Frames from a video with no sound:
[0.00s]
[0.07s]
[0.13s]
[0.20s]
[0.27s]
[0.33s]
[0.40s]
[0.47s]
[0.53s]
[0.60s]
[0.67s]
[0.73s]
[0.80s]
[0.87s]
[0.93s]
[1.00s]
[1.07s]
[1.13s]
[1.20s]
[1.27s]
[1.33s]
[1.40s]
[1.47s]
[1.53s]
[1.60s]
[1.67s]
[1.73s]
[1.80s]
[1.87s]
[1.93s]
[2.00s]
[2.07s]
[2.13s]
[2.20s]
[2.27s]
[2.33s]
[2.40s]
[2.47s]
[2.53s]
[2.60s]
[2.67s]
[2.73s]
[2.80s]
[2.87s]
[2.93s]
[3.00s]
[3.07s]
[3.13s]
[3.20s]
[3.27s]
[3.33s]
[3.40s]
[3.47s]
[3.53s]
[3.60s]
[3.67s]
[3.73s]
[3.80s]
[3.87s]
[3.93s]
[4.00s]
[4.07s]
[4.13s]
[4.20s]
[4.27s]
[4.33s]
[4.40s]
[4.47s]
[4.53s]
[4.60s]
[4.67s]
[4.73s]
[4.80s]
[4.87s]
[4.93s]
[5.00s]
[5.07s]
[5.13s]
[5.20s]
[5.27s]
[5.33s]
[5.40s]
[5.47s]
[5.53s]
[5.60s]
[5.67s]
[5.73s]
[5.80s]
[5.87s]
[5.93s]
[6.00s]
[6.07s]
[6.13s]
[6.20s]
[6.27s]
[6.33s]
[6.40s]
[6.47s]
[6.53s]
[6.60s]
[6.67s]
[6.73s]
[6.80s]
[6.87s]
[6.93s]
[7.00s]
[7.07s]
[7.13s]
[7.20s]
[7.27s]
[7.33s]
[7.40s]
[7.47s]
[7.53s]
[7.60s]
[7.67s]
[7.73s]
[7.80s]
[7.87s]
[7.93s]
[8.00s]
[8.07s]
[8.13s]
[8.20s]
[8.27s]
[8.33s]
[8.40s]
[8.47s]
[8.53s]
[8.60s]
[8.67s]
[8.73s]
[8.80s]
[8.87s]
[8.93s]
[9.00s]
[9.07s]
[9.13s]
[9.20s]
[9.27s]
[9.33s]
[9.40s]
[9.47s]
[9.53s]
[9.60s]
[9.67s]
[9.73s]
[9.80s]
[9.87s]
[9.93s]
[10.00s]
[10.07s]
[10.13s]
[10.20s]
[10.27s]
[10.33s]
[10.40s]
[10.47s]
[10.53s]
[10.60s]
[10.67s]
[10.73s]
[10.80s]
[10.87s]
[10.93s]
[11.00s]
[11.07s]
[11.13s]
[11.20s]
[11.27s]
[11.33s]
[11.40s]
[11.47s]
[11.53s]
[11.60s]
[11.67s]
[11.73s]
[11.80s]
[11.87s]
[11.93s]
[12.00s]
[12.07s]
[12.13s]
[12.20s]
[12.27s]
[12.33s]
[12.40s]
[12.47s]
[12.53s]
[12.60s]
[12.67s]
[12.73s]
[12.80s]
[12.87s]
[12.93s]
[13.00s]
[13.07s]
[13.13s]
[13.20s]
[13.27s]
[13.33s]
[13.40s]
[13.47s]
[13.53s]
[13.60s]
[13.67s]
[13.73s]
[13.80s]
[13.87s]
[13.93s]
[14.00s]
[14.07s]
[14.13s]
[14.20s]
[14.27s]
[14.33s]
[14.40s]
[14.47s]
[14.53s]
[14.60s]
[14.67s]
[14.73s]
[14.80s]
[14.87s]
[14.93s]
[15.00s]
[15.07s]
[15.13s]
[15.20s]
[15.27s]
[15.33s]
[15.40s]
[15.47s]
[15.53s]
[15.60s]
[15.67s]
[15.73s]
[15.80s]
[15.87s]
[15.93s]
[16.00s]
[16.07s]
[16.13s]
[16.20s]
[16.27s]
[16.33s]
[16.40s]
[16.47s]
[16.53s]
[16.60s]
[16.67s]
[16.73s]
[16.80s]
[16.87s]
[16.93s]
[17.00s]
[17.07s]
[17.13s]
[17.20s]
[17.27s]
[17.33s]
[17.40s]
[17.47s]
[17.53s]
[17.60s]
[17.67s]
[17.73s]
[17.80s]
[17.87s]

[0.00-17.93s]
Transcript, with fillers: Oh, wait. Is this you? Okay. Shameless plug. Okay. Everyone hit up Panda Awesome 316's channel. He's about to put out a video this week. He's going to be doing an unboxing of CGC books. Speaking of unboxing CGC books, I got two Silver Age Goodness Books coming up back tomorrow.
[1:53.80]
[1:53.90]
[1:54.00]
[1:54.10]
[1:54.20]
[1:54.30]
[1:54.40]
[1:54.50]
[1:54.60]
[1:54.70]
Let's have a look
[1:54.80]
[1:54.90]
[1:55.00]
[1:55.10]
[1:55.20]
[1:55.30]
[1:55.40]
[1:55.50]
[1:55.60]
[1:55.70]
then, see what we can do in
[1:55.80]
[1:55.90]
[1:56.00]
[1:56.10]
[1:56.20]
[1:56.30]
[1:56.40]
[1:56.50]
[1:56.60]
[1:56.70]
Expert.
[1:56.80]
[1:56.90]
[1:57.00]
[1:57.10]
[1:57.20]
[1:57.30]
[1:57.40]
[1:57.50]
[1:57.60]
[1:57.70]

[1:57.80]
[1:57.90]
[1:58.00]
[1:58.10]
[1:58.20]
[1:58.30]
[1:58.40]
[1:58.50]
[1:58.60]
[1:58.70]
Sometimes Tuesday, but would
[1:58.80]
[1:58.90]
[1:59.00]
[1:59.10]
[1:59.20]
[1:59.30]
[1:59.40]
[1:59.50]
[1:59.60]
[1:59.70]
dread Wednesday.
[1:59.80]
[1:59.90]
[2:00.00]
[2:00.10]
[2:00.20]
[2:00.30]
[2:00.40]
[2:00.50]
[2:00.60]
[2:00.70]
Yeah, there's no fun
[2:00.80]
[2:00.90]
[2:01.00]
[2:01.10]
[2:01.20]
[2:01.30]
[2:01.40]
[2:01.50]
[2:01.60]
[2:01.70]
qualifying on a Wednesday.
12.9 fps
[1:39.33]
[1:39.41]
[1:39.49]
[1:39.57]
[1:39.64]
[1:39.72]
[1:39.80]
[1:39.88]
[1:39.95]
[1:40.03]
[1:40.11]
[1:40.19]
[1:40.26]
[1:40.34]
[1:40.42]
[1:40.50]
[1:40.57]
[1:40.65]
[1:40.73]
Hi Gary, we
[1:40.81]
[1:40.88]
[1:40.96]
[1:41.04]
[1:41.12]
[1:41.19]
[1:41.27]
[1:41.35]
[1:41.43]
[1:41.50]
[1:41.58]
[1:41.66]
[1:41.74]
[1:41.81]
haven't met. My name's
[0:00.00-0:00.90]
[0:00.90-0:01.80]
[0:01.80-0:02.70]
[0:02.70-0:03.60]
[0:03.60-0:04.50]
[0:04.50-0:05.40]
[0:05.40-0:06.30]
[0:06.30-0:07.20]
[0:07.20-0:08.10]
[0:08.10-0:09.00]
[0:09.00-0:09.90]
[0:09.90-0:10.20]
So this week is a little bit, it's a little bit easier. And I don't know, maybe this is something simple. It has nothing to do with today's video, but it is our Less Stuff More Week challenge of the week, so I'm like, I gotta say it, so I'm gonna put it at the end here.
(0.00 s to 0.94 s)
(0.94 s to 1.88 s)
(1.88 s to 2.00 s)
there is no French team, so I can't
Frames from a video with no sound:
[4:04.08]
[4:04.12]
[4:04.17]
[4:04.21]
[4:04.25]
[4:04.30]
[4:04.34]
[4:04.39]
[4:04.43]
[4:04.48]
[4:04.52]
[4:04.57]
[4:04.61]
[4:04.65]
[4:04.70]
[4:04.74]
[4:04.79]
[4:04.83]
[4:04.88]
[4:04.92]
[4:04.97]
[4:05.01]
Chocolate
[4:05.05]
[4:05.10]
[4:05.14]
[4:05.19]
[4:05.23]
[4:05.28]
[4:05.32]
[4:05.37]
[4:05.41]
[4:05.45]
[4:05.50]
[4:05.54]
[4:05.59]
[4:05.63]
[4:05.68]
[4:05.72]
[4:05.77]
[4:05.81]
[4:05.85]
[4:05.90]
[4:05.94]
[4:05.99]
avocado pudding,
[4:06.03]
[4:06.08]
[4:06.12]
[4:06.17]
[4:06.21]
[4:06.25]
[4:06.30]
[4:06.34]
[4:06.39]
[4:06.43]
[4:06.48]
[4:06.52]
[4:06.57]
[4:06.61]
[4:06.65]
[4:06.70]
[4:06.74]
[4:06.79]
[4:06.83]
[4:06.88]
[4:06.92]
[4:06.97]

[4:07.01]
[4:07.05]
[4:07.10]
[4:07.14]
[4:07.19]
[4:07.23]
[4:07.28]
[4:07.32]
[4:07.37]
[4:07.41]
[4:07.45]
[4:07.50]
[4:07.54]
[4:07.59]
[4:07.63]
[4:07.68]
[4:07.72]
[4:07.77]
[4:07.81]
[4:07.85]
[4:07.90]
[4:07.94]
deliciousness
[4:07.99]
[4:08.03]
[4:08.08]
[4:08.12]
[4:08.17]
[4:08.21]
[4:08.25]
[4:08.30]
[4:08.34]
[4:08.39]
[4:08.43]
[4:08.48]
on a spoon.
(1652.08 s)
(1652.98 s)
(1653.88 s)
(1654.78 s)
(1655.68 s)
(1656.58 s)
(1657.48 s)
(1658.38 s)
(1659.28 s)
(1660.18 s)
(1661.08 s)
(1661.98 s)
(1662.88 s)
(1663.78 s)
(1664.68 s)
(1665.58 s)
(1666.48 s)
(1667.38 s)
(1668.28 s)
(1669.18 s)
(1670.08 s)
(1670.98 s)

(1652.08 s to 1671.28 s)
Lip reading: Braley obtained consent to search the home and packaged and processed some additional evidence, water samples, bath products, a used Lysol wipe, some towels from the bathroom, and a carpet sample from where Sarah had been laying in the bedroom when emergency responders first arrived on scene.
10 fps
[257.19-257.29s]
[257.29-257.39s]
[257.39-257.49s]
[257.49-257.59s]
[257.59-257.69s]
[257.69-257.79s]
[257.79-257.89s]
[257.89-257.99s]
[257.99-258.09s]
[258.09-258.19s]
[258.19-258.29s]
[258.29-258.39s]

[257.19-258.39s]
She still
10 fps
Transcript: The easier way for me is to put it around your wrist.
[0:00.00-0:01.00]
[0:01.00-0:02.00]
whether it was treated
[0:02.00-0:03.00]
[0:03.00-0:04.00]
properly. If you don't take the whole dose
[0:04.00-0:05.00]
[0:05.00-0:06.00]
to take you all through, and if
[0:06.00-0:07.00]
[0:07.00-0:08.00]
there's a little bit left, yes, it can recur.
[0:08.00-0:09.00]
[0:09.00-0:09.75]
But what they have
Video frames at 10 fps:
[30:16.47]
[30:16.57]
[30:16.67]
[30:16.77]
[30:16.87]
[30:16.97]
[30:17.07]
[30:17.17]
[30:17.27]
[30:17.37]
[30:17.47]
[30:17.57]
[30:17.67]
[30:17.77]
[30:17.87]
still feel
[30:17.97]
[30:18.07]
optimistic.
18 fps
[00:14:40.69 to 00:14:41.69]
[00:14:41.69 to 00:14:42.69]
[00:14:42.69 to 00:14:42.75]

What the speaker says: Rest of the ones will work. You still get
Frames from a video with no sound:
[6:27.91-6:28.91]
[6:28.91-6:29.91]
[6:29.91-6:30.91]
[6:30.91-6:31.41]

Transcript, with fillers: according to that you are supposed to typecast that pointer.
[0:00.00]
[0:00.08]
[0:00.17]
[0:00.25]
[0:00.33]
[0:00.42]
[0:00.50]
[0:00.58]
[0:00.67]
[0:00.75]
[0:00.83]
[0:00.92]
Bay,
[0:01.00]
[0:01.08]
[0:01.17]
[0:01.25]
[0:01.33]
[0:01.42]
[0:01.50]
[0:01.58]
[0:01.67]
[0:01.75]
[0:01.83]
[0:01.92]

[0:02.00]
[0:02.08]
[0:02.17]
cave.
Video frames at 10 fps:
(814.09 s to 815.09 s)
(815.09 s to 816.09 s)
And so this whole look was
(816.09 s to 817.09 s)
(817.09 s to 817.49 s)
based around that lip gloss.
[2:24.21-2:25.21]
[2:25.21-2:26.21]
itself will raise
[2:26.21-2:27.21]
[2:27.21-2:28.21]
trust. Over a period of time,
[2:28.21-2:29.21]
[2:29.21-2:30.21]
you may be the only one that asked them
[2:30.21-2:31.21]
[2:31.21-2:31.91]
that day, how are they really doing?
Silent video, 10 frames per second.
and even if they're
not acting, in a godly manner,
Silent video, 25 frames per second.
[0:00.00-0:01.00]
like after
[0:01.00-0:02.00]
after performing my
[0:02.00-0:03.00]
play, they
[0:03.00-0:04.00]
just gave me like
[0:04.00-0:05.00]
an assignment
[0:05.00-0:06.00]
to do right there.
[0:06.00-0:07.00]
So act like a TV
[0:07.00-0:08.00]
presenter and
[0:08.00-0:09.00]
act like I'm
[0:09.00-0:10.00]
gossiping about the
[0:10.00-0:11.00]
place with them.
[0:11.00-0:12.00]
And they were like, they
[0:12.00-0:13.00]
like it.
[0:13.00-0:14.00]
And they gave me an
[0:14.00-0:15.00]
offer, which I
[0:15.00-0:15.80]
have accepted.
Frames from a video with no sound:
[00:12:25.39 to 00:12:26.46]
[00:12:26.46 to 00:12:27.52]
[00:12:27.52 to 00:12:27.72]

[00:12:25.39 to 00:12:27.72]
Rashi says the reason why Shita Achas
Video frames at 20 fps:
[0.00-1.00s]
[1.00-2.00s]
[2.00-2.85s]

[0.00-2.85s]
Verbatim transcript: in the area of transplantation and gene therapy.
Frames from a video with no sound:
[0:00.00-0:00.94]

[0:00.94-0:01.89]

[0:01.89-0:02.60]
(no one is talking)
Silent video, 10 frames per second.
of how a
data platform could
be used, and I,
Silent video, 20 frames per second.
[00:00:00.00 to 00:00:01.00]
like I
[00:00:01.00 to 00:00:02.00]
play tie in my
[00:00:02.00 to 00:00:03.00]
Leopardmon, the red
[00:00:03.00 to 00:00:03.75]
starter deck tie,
- - - -
◆ **What you should do**:
Report all lines of the data that include the word "fillers".

◆ **Your solution**:
Transcript, with fillers: Oh, wait. Is this you? Okay. Shameless plug. Okay. Everyone hit up Panda Awesome 316's channel. He's about to put out a video this week. He's going to be doing an unboxing of CGC books. Speaking of unboxing CGC books, I got two Silver Age Goodness Books coming up back tomorrow.
Transcript, with fillers: according to that you are supposed to typecast that pointer.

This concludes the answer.